* **Brief**: Every line of the listing is to be printed again exactly.

* **Supplied records**:
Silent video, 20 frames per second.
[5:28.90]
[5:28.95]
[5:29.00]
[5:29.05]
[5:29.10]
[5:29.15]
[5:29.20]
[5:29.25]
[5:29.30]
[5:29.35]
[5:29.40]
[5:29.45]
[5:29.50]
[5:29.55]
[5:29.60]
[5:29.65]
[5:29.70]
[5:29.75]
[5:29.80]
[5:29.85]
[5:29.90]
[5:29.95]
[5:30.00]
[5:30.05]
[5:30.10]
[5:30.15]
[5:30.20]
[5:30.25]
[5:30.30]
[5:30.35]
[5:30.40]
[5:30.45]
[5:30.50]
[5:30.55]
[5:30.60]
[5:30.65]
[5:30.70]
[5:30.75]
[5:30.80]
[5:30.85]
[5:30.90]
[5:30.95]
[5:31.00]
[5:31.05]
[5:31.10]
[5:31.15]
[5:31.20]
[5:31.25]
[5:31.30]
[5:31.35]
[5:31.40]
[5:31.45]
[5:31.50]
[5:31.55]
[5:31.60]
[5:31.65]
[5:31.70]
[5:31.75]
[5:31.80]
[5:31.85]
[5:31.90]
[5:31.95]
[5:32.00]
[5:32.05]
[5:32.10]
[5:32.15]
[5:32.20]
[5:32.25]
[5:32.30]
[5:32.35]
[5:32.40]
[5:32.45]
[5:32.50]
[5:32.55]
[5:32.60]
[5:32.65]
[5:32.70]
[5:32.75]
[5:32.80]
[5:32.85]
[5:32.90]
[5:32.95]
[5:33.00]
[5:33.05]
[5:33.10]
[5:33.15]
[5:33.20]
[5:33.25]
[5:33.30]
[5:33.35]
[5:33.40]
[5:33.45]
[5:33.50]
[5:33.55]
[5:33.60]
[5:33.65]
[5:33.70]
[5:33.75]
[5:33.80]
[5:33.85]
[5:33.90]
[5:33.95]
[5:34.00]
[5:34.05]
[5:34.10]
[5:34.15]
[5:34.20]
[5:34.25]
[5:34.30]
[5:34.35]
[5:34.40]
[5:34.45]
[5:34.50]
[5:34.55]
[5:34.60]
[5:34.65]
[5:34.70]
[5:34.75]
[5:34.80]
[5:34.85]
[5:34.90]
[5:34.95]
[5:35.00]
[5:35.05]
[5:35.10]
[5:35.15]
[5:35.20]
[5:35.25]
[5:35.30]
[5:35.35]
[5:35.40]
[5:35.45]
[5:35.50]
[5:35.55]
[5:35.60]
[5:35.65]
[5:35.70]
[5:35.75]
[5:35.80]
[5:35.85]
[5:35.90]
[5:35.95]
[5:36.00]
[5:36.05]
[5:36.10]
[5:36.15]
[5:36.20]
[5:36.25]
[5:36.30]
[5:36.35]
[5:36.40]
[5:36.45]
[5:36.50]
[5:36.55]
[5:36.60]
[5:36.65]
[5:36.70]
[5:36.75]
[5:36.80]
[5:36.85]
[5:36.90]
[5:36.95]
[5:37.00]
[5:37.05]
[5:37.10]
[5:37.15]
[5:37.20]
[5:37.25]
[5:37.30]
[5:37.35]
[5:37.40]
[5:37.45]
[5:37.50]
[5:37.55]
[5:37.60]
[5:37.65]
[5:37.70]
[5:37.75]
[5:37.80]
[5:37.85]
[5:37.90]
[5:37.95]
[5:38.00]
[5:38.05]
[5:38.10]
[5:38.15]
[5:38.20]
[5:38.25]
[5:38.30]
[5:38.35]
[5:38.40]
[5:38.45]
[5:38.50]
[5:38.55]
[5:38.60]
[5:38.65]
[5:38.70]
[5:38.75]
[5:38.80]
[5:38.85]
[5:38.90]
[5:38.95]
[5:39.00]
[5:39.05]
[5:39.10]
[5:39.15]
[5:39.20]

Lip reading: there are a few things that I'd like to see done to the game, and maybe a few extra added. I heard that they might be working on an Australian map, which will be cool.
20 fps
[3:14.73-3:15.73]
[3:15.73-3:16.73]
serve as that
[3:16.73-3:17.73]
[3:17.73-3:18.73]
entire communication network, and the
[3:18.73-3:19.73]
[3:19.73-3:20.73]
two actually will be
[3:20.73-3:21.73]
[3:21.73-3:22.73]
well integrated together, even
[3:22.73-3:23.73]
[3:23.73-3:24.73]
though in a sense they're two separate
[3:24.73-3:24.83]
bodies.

* **Solution**:
Silent video, 20 frames per second.
[5:28.90]
[5:28.95]
[5:29.00]
[5:29.05]
[5:29.10]
[5:29.15]
[5:29.20]
[5:29.25]
[5:29.30]
[5:29.35]
[5:29.40]
[5:29.45]
[5:29.50]
[5:29.55]
[5:29.60]
[5:29.65]
[5:29.70]
[5:29.75]
[5:29.80]
[5:29.85]
[5:29.90]
[5:29.95]
[5:30.00]
[5:30.05]
[5:30.10]
[5:30.15]
[5:30.20]
[5:30.25]
[5:30.30]
[5:30.35]
[5:30.40]
[5:30.45]
[5:30.50]
[5:30.55]
[5:30.60]
[5:30.65]
[5:30.70]
[5:30.75]
[5:30.80]
[5:30.85]
[5:30.90]
[5:30.95]
[5:31.00]
[5:31.05]
[5:31.10]
[5:31.15]
[5:31.20]
[5:31.25]
[5:31.30]
[5:31.35]
[5:31.40]
[5:31.45]
[5:31.50]
[5:31.55]
[5:31.60]
[5:31.65]
[5:31.70]
[5:31.75]
[5:31.80]
[5:31.85]
[5:31.90]
[5:31.95]
[5:32.00]
[5:32.05]
[5:32.10]
[5:32.15]
[5:32.20]
[5:32.25]
[5:32.30]
[5:32.35]
[5:32.40]
[5:32.45]
[5:32.50]
[5:32.55]
[5:32.60]
[5:32.65]
[5:32.70]
[5:32.75]
[5:32.80]
[5:32.85]
[5:32.90]
[5:32.95]
[5:33.00]
[5:33.05]
[5:33.10]
[5:33.15]
[5:33.20]
[5:33.25]
[5:33.30]
[5:33.35]
[5:33.40]
[5:33.45]
[5:33.50]
[5:33.55]
[5:33.60]
[5:33.65]
[5:33.70]
[5:33.75]
[5:33.80]
[5:33.85]
[5:33.90]
[5:33.95]
[5:34.00]
[5:34.05]
[5:34.10]
[5:34.15]
[5:34.20]
[5:34.25]
[5:34.30]
[5:34.35]
[5:34.40]
[5:34.45]
[5:34.50]
[5:34.55]
[5:34.60]
[5:34.65]
[5:34.70]
[5:34.75]
[5:34.80]
[5:34.85]
[5:34.90]
[5:34.95]
[5:35.00]
[5:35.05]
[5:35.10]
[5:35.15]
[5:35.20]
[5:35.25]
[5:35.30]
[5:35.35]
[5:35.40]
[5:35.45]
[5:35.50]
[5:35.55]
[5:35.60]
[5:35.65]
[5:35.70]
[5:35.75]
[5:35.80]
[5:35.85]
[5:35.90]
[5:35.95]
[5:36.00]
[5:36.05]
[5:36.10]
[5:36.15]
[5:36.20]
[5:36.25]
[5:36.30]
[5:36.35]
[5:36.40]
[5:36.45]
[5:36.50]
[5:36.55]
[5:36.60]
[5:36.65]
[5:36.70]
[5:36.75]
[5:36.80]
[5:36.85]
[5:36.90]
[5:36.95]
[5:37.00]
[5:37.05]
[5:37.10]
[5:37.15]
[5:37.20]
[5:37.25]
[5:37.30]
[5:37.35]
[5:37.40]
[5:37.45]
[5:37.50]
[5:37.55]
[5:37.60]
[5:37.65]
[5:37.70]
[5:37.75]
[5:37.80]
[5:37.85]
[5:37.90]
[5:37.95]
[5:38.00]
[5:38.05]
[5:38.10]
[5:38.15]
[5:38.20]
[5:38.25]
[5:38.30]
[5:38.35]
[5:38.40]
[5:38.45]
[5:38.50]
[5:38.55]
[5:38.60]
[5:38.65]
[5:38.70]
[5:38.75]
[5:38.80]
[5:38.85]
[5:38.90]
[5:38.95]
[5:39.00]
[5:39.05]
[5:39.10]
[5:39.15]
[5:39.20]

Lip reading: there are a few things that I'd like to see done to the game, and maybe a few extra added. I heard that they might be working on an Australian map, which will be cool.
20 fps
[3:14.73-3:15.73]
[3:15.73-3:16.73]
serve as that
[3:16.73-3:17.73]
[3:17.73-3:18.73]
entire communication network, and the
[3:18.73-3:19.73]
[3:19.73-3:20.73]
two actually will be
[3:20.73-3:21.73]
[3:21.73-3:22.73]
well integrated together, even
[3:22.73-3:23.73]
[3:23.73-3:24.73]
though in a sense they're two separate
[3:24.73-3:24.83]
bodies.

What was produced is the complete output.